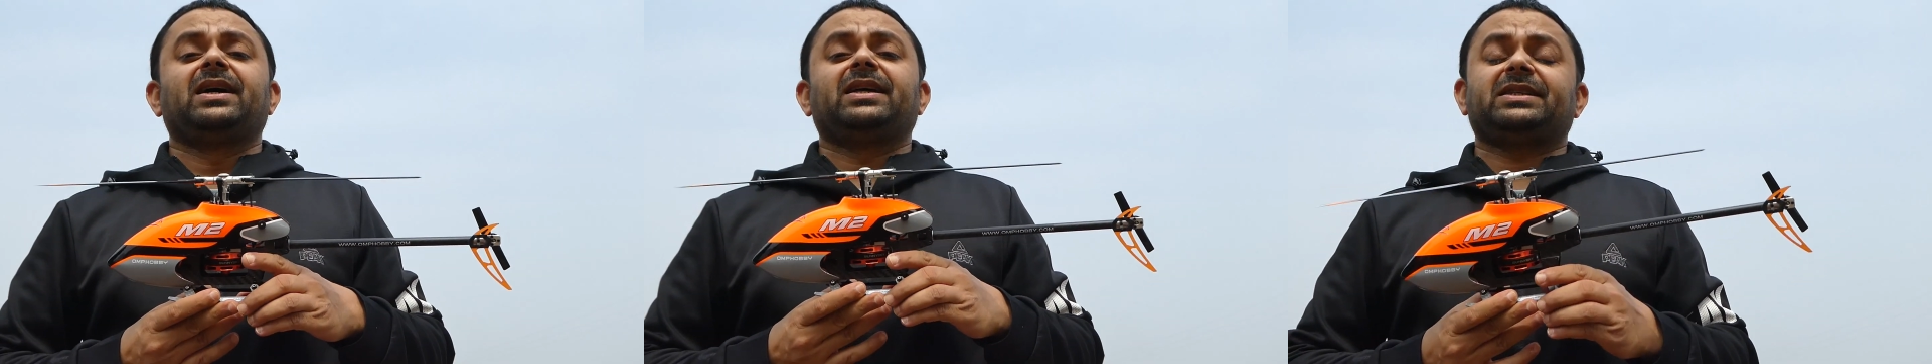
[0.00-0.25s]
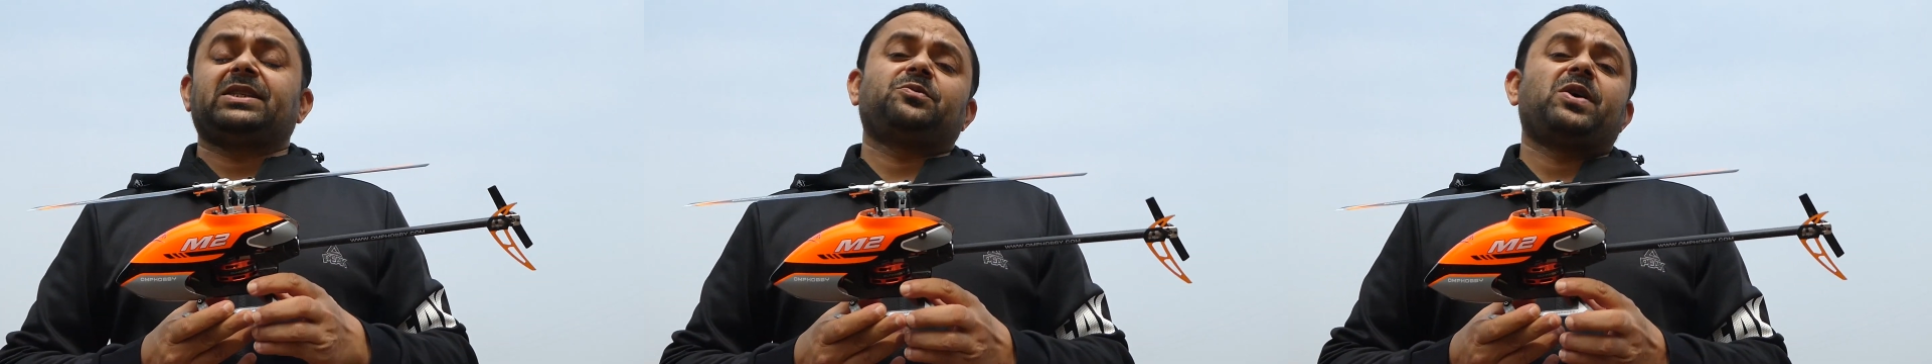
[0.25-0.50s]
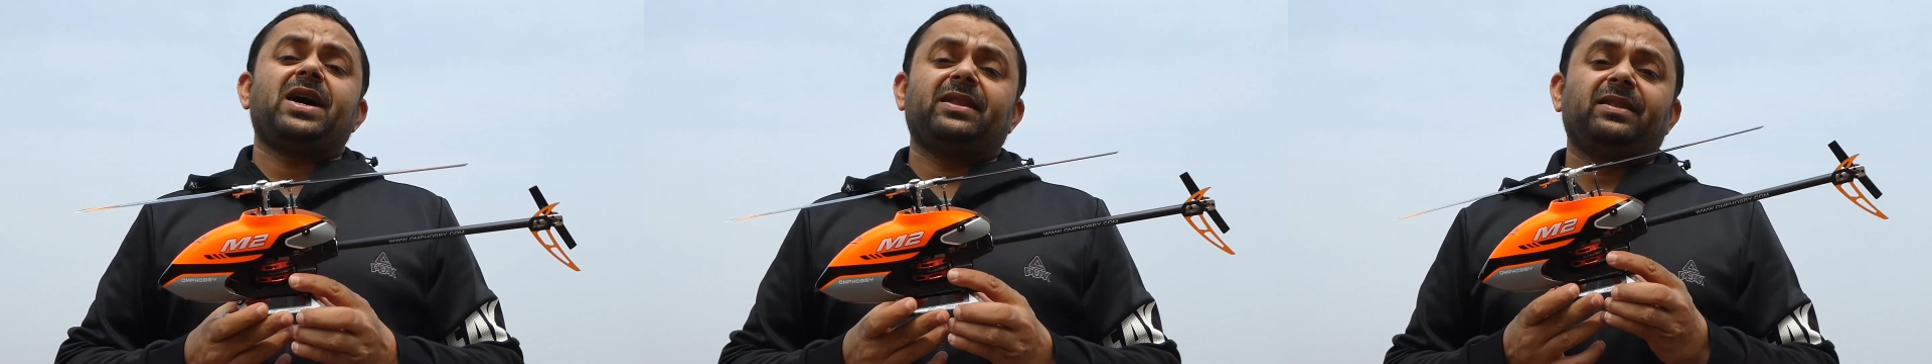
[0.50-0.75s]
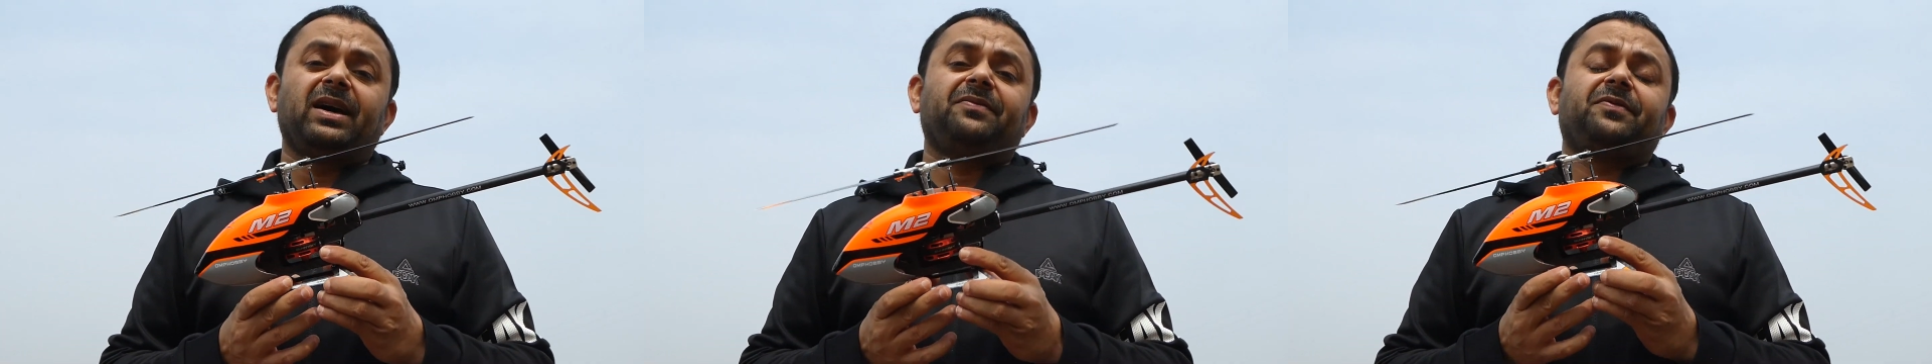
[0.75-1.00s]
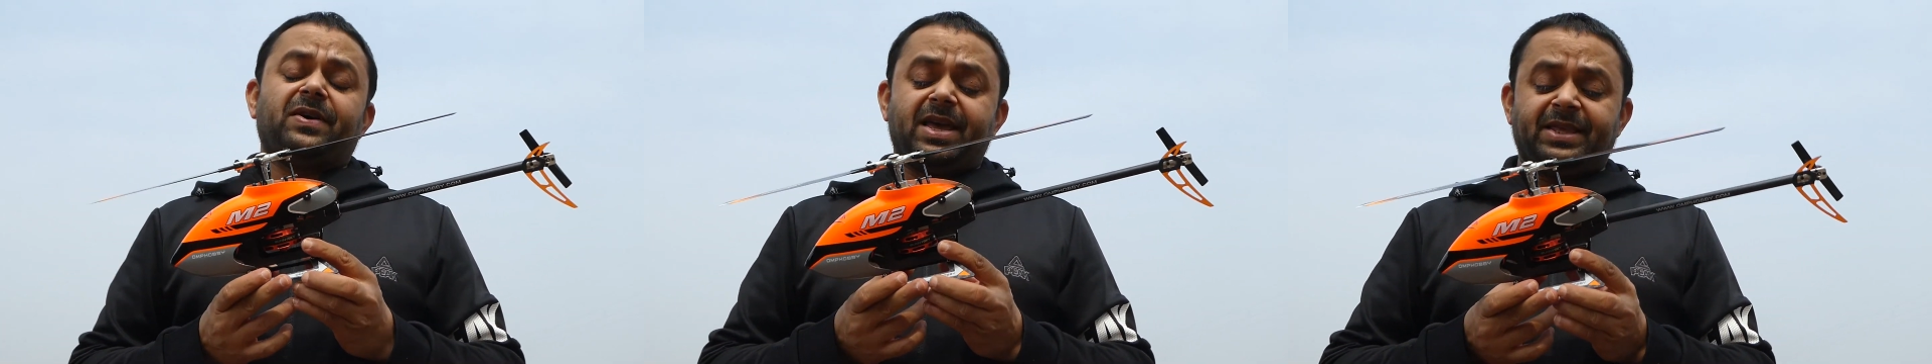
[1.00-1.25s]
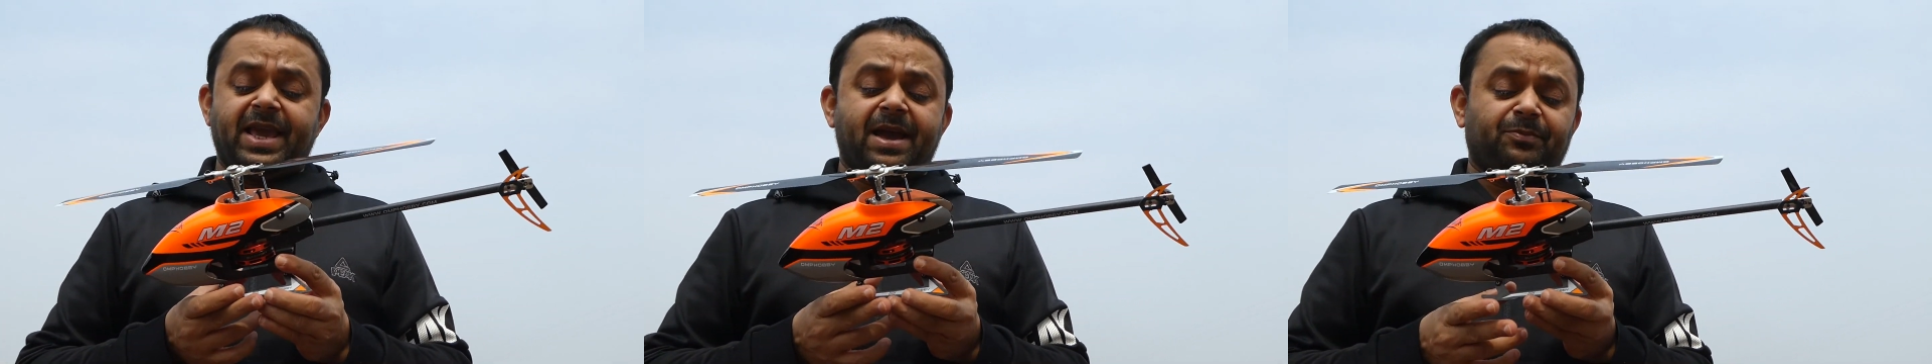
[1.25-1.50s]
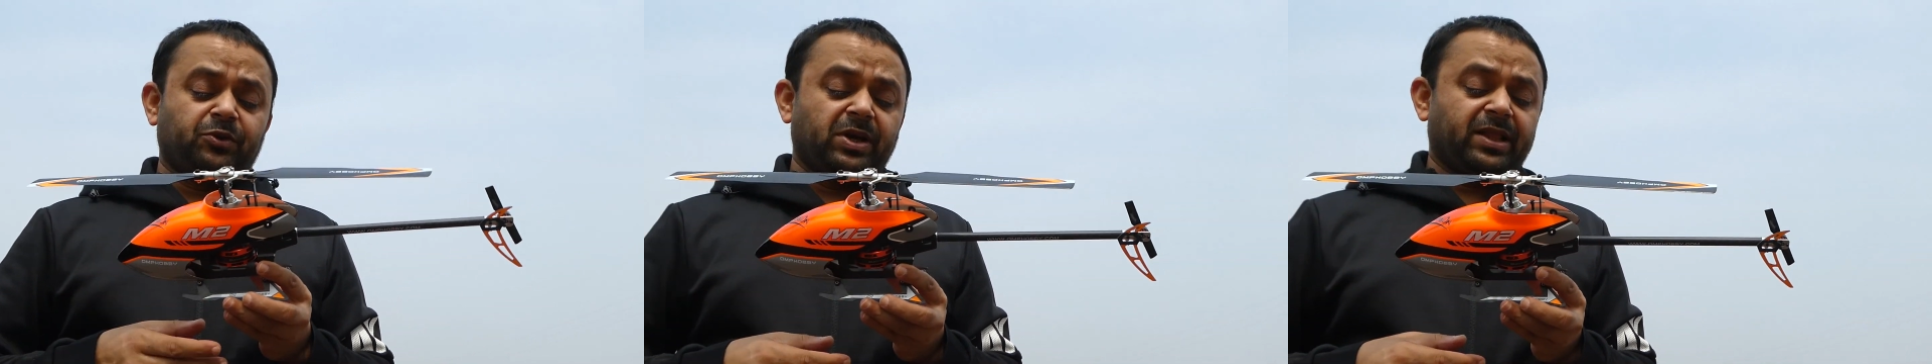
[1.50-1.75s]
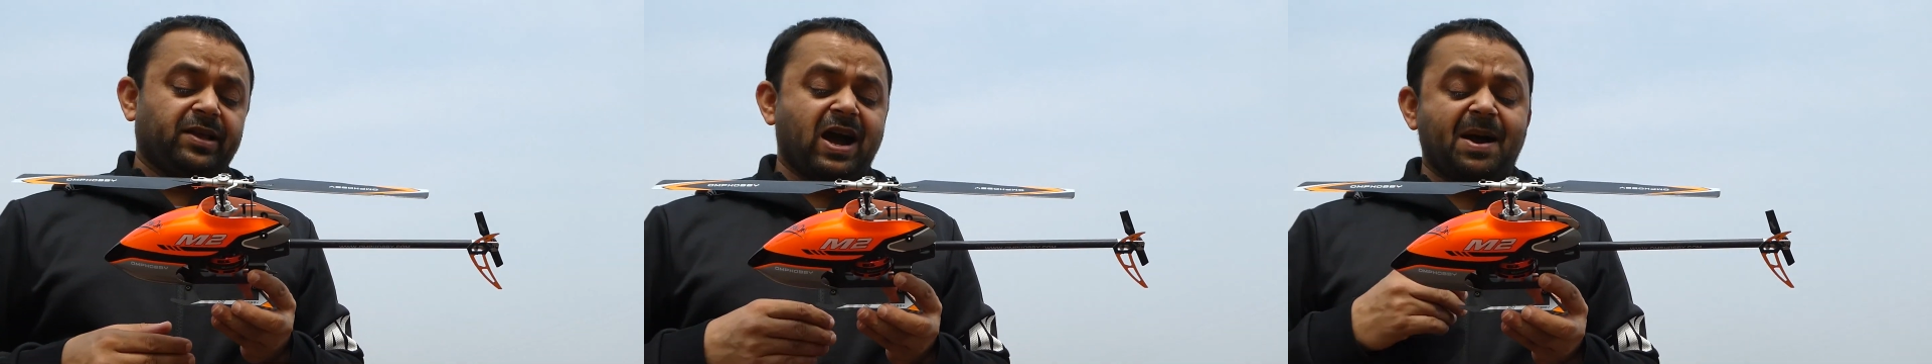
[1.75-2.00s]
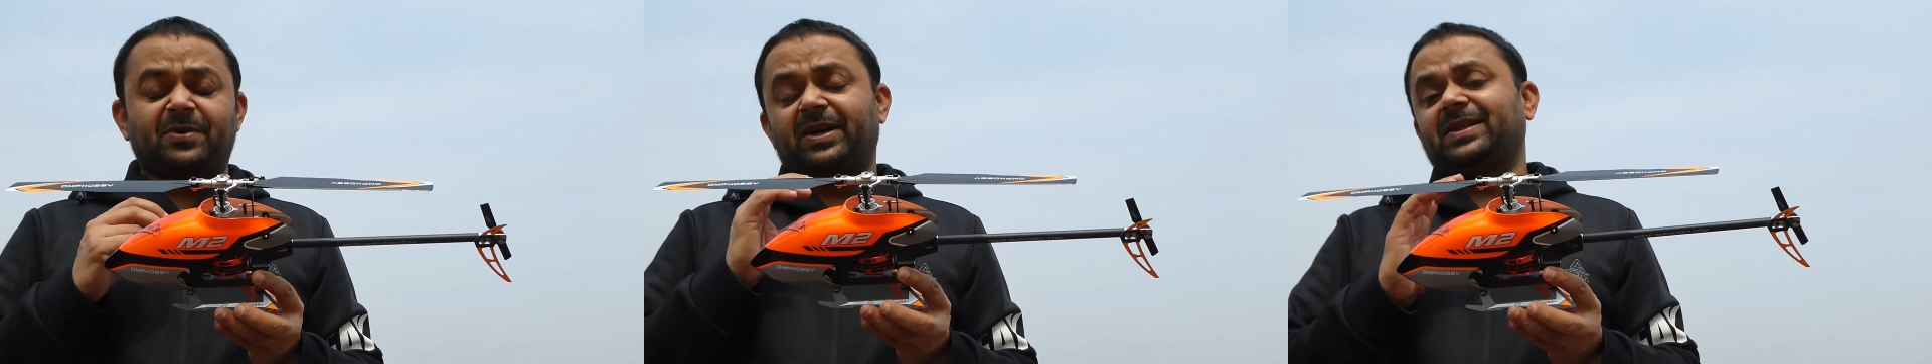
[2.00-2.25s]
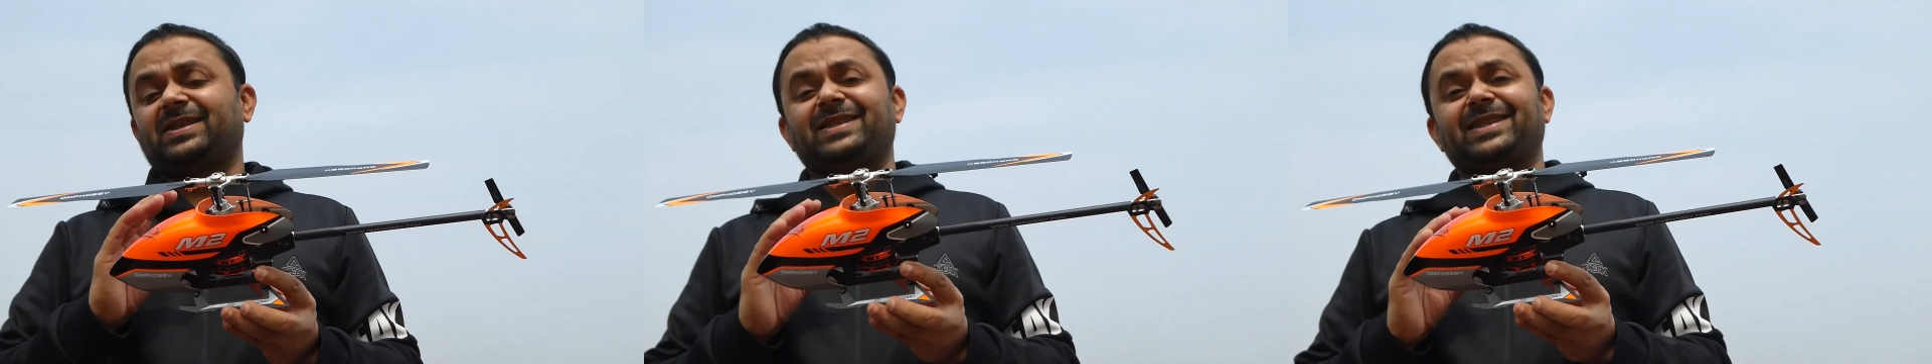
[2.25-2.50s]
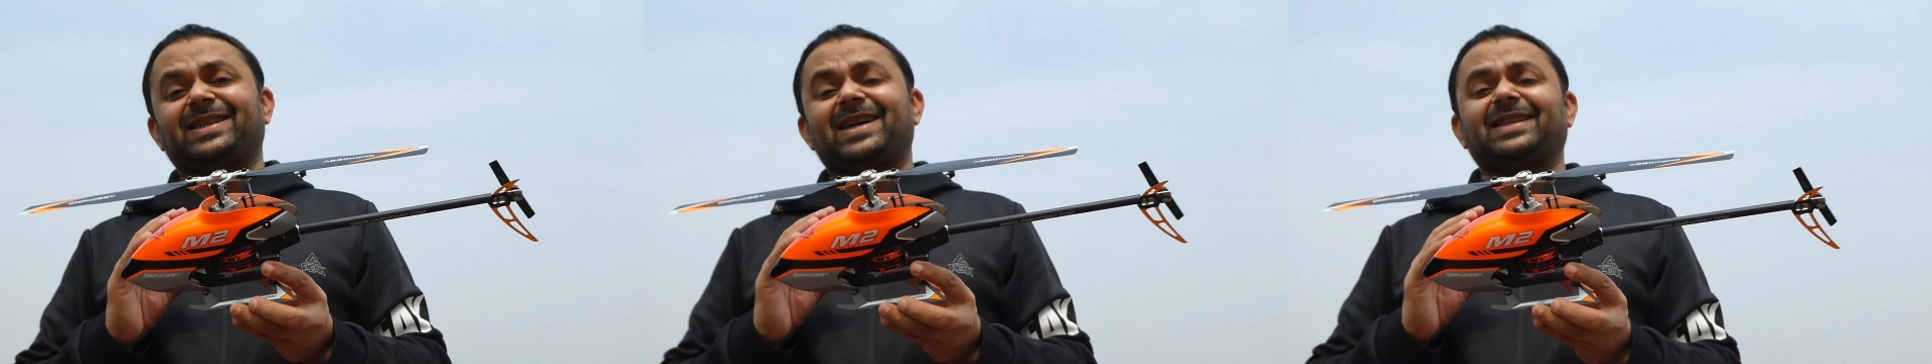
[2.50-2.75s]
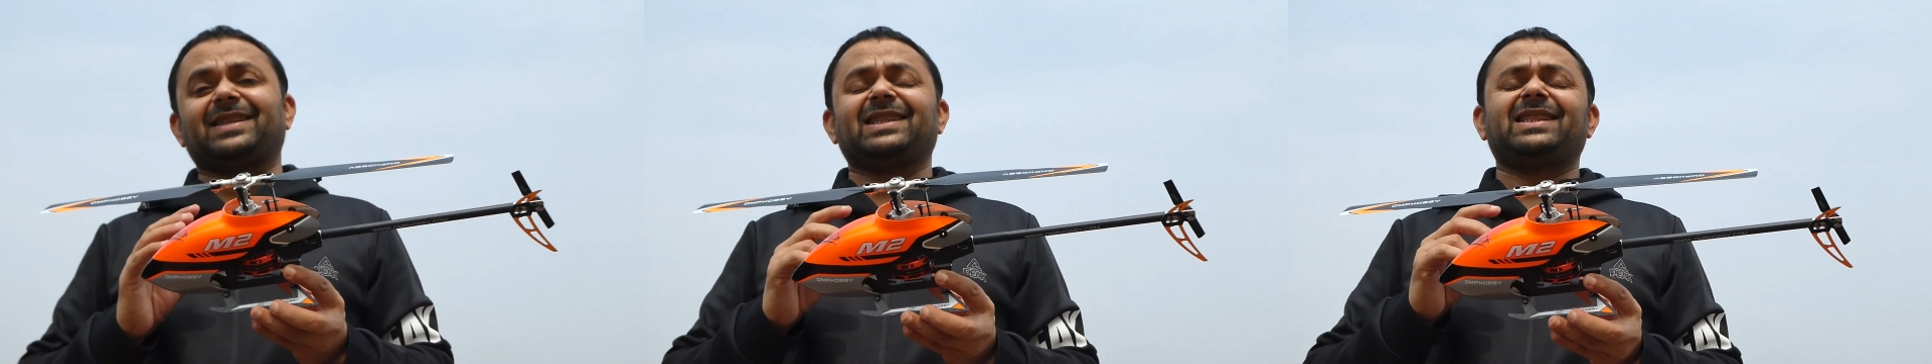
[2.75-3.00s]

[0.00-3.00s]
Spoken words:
this is why I love the M2 helicopter and its design.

■ Your goal: Print the listing exactly. No pictures belong in the copy.

■ Problem solution:
[0.00-0.25s]
[0.25-0.50s]
[0.50-0.75s]
[0.75-1.00s]
[1.00-1.25s]
[1.25-1.50s]
[1.50-1.75s]
[1.75-2.00s]
[2.00-2.25s]
[2.25-2.50s]
[2.50-2.75s]
[2.75-3.00s]

[0.00-3.00s]
Spoken words:
this is why I love the M2 helicopter and its design.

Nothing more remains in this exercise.